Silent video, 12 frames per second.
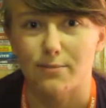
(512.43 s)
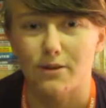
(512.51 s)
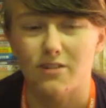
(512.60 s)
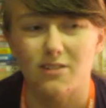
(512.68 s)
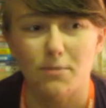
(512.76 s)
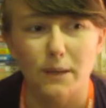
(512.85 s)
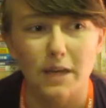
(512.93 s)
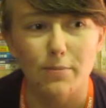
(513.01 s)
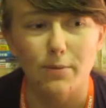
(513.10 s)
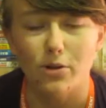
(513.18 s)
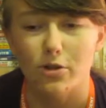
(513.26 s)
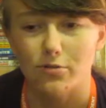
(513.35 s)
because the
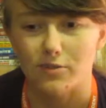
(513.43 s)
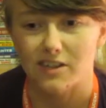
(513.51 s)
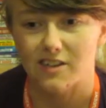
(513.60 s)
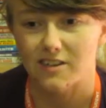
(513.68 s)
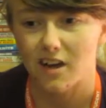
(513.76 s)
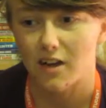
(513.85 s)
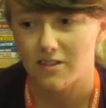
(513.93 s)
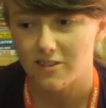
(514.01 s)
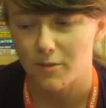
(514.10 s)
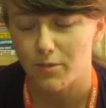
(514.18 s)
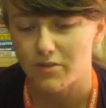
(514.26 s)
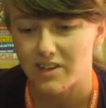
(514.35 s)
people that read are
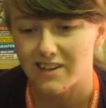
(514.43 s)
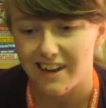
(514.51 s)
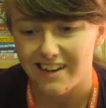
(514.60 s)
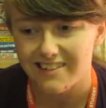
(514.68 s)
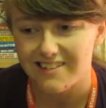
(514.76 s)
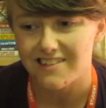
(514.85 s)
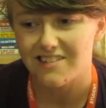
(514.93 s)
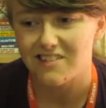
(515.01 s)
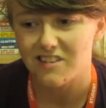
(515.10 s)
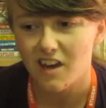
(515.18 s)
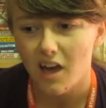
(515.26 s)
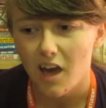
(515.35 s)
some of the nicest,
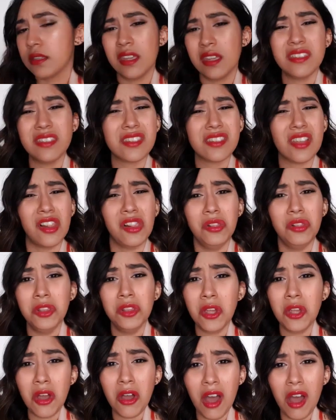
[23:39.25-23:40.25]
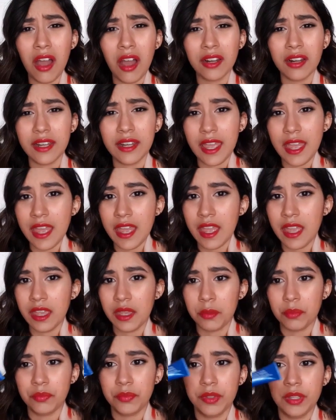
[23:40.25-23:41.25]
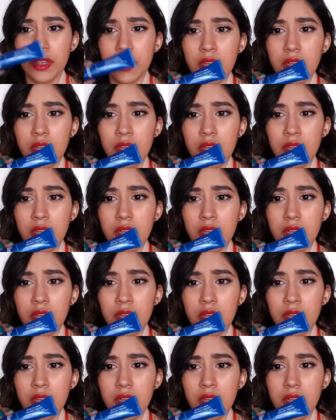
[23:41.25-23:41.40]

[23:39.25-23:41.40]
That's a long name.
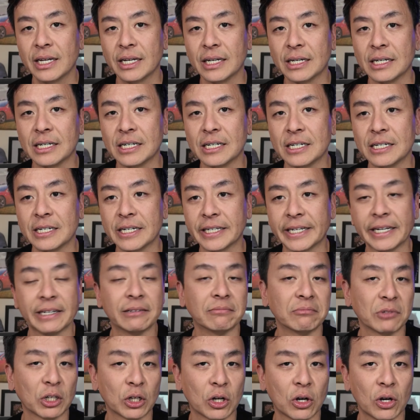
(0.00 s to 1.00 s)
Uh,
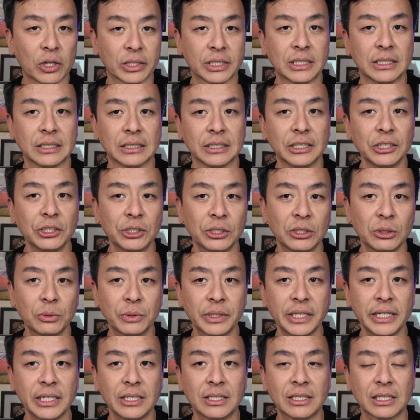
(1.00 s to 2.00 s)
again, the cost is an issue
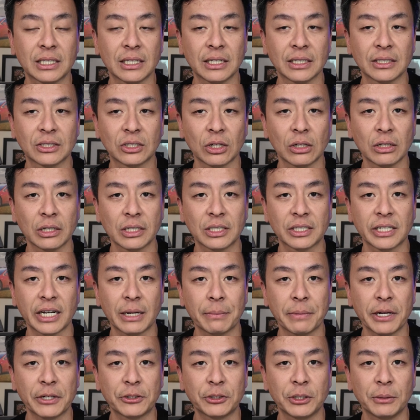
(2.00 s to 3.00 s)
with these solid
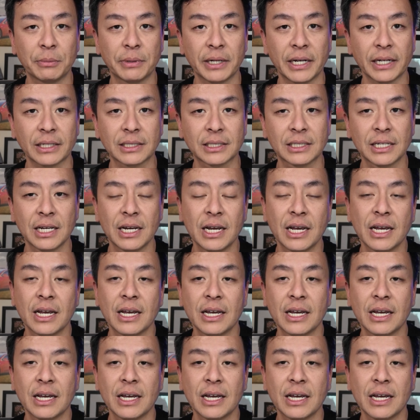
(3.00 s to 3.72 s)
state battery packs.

____

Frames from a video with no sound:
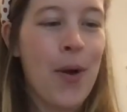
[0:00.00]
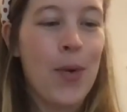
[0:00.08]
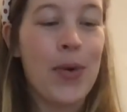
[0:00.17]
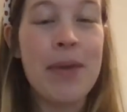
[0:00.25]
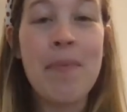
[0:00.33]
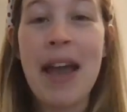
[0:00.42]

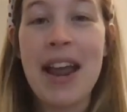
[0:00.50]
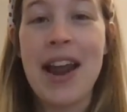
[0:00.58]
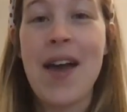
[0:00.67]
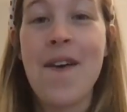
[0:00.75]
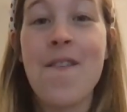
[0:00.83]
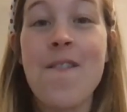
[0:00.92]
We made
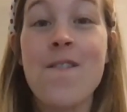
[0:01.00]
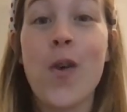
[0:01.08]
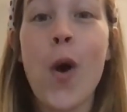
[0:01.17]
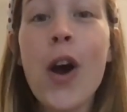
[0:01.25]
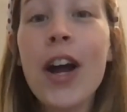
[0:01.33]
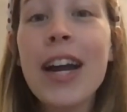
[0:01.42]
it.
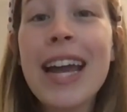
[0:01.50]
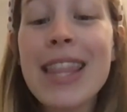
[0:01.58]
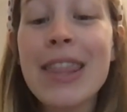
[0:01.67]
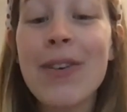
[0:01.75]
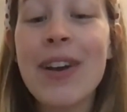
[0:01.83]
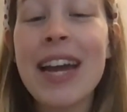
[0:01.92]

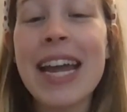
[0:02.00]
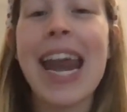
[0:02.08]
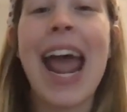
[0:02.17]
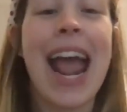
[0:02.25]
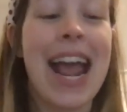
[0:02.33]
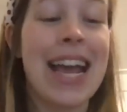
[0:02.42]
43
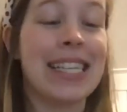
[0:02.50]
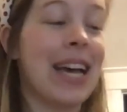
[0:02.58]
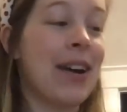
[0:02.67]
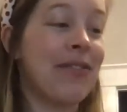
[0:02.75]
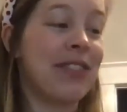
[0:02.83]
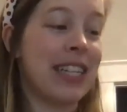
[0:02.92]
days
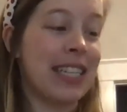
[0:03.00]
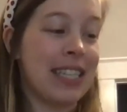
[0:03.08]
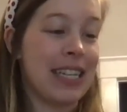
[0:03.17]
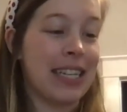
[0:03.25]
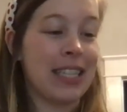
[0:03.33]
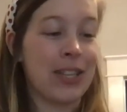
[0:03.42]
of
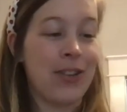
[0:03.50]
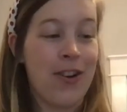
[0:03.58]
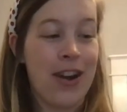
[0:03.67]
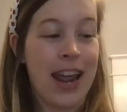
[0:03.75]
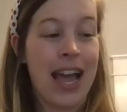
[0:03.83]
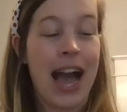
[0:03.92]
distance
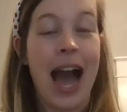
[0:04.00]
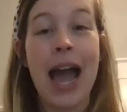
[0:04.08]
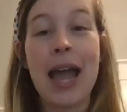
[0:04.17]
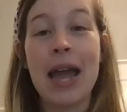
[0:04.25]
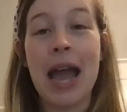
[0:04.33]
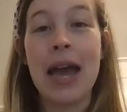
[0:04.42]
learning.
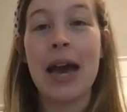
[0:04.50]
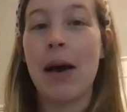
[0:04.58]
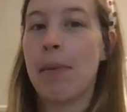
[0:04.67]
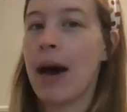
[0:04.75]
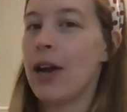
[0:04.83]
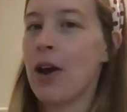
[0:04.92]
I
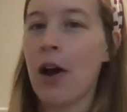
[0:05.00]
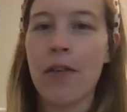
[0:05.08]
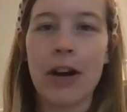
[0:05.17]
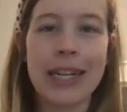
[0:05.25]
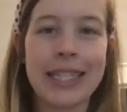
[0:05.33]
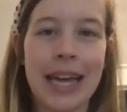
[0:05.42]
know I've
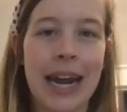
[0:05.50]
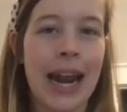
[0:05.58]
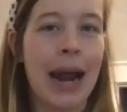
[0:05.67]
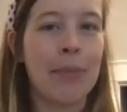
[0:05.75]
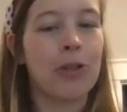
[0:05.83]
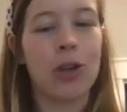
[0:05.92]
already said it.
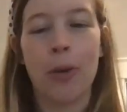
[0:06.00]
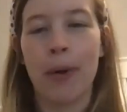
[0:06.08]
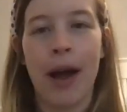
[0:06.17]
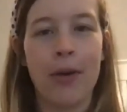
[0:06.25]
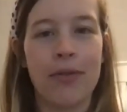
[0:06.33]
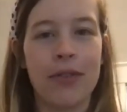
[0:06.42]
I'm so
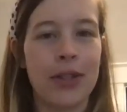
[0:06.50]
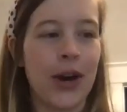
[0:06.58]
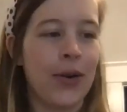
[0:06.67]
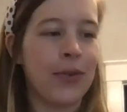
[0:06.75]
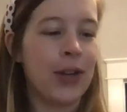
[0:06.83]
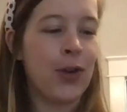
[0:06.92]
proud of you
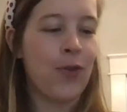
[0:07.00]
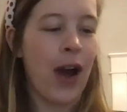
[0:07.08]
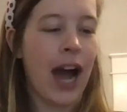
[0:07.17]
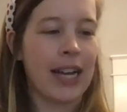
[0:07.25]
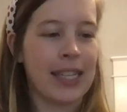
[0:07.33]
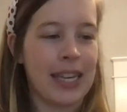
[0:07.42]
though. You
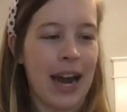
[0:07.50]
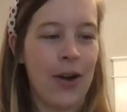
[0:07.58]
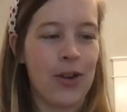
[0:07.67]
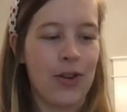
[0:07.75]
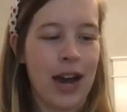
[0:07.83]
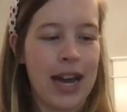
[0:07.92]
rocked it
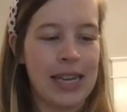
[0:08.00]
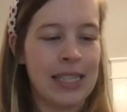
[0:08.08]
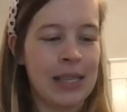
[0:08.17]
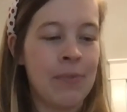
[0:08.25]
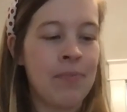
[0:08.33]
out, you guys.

____

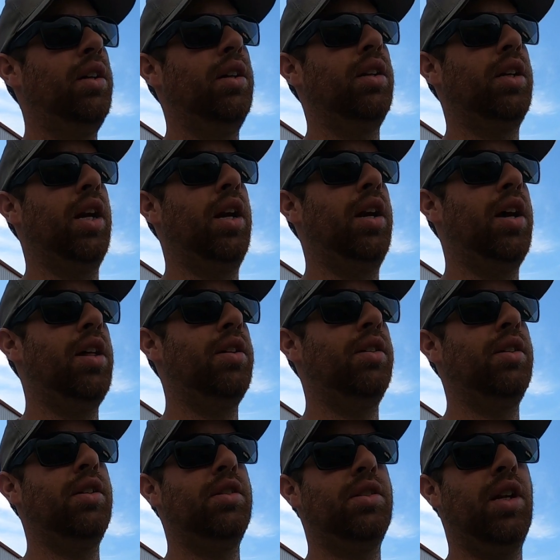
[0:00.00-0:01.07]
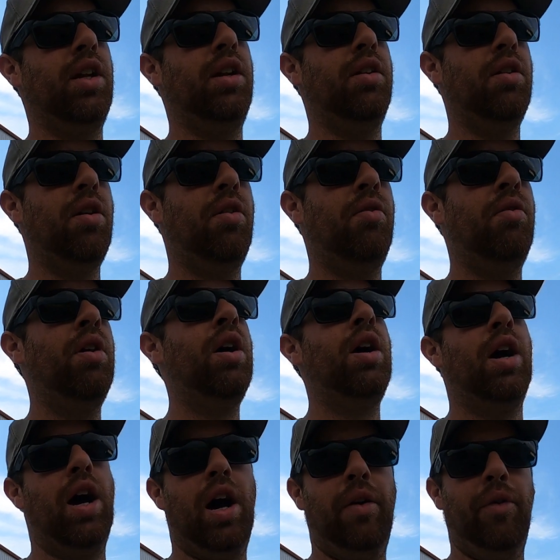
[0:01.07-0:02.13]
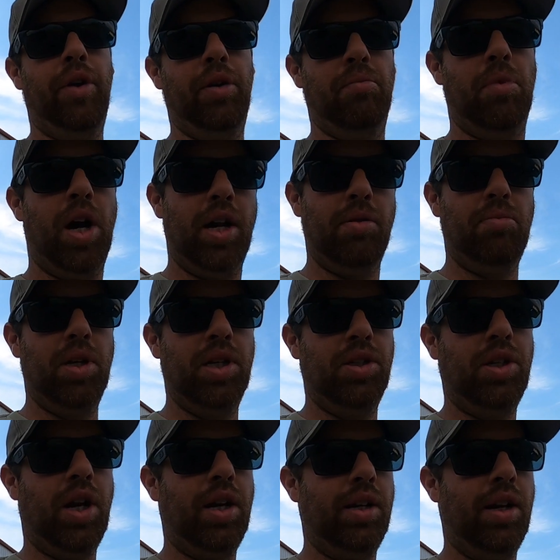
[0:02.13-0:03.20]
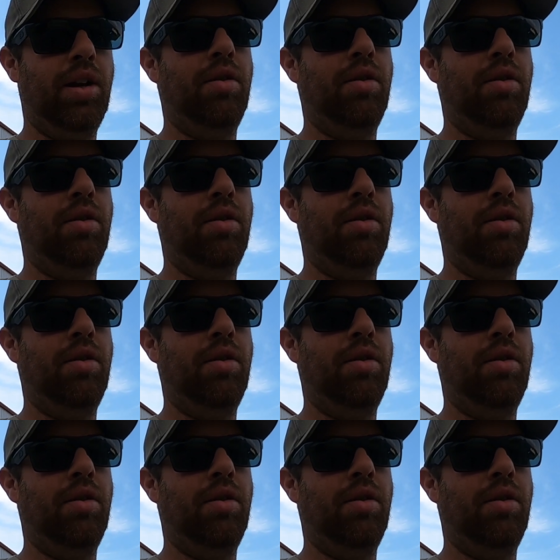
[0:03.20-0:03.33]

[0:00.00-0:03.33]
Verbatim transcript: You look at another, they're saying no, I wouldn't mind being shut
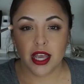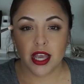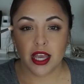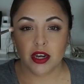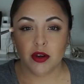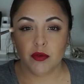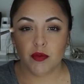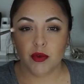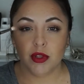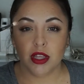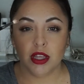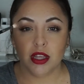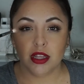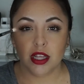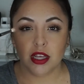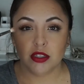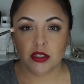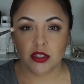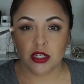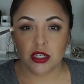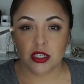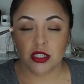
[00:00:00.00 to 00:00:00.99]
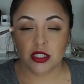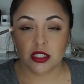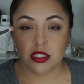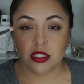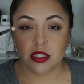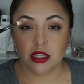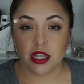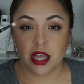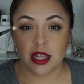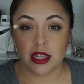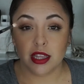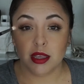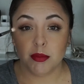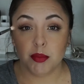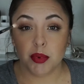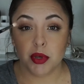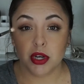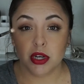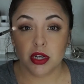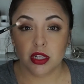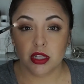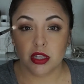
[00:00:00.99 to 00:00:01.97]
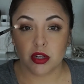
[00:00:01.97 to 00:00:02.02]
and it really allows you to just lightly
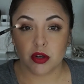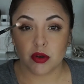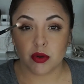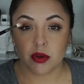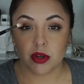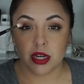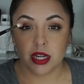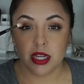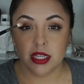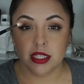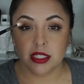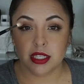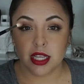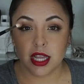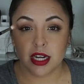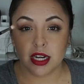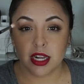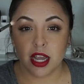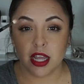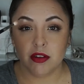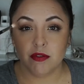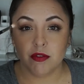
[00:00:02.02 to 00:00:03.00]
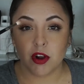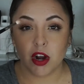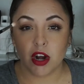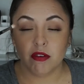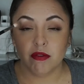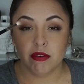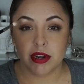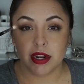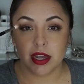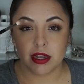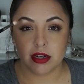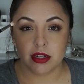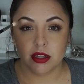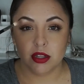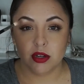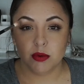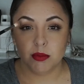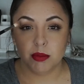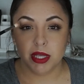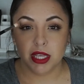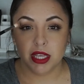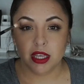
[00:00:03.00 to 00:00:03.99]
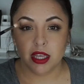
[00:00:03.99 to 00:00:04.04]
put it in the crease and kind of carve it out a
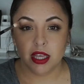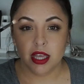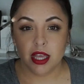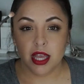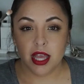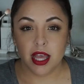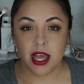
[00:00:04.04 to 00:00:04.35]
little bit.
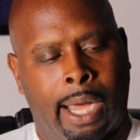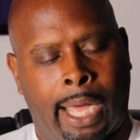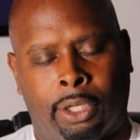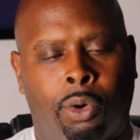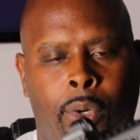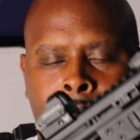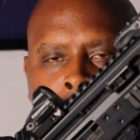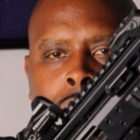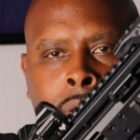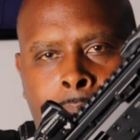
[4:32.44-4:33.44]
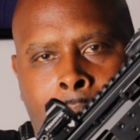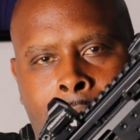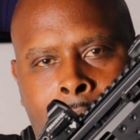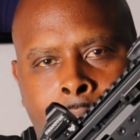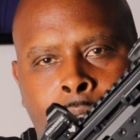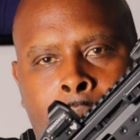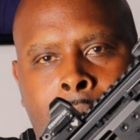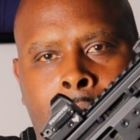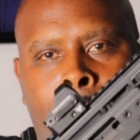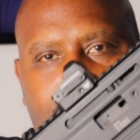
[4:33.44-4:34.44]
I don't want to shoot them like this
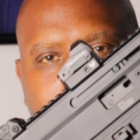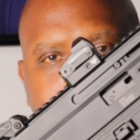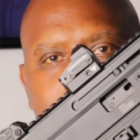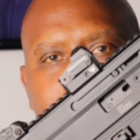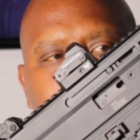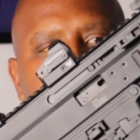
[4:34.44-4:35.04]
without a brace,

____

Filter the records above, keeping each line that contains the word "video".

Silent video, 12 frames per second.
Frames from a video with no sound:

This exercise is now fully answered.